What to produce
Drop every picture, then transcribe the remaining data exactly.
--- Information provided ---
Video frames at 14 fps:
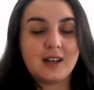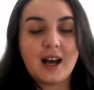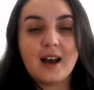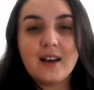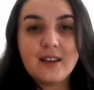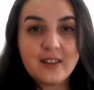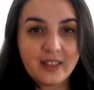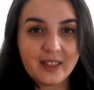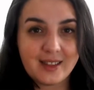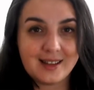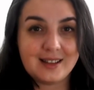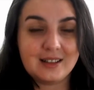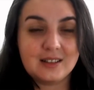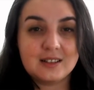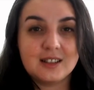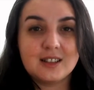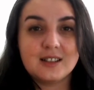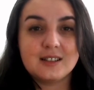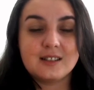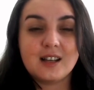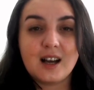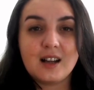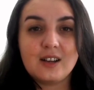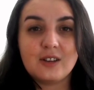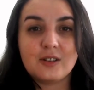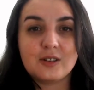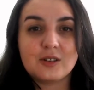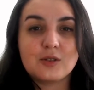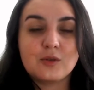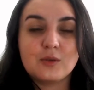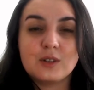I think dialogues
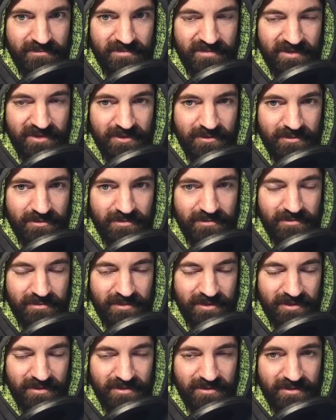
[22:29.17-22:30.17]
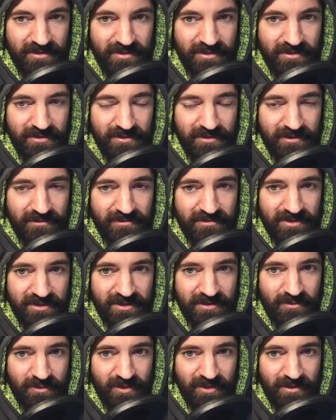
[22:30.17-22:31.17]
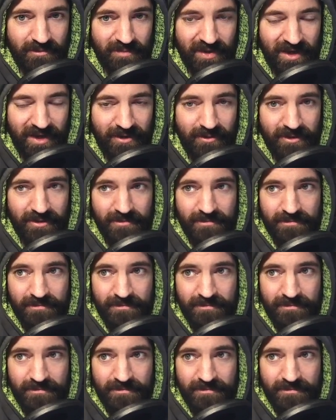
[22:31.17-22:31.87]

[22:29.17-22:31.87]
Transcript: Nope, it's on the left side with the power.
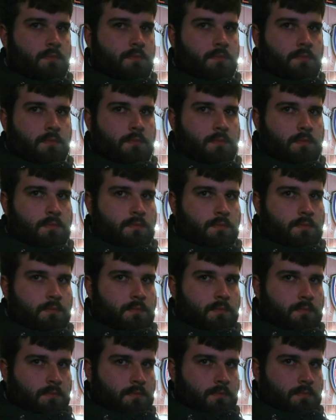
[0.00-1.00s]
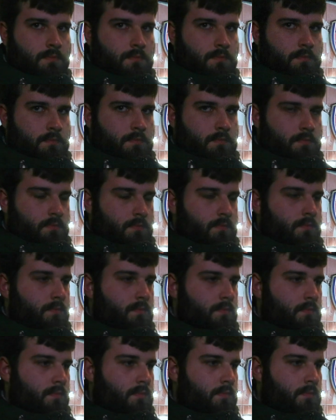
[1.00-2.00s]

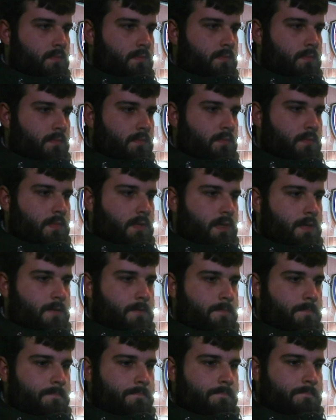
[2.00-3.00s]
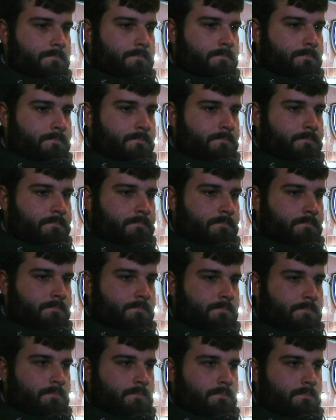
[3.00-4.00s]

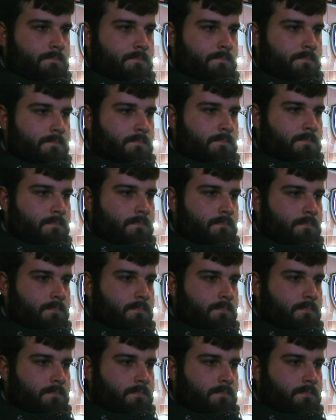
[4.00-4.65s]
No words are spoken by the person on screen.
---
Exercise result
Video frames at 14 fps:
I think dialogues
[22:29.17-22:30.17]
[22:30.17-22:31.17]
[22:31.17-22:31.87]

[22:29.17-22:31.87]
Transcript: Nope, it's on the left side with the power.
[0.00-1.00s]
[1.00-2.00s]

[2.00-3.00s]
[3.00-4.00s]

[4.00-4.65s]
No words are spoken by the person on screen.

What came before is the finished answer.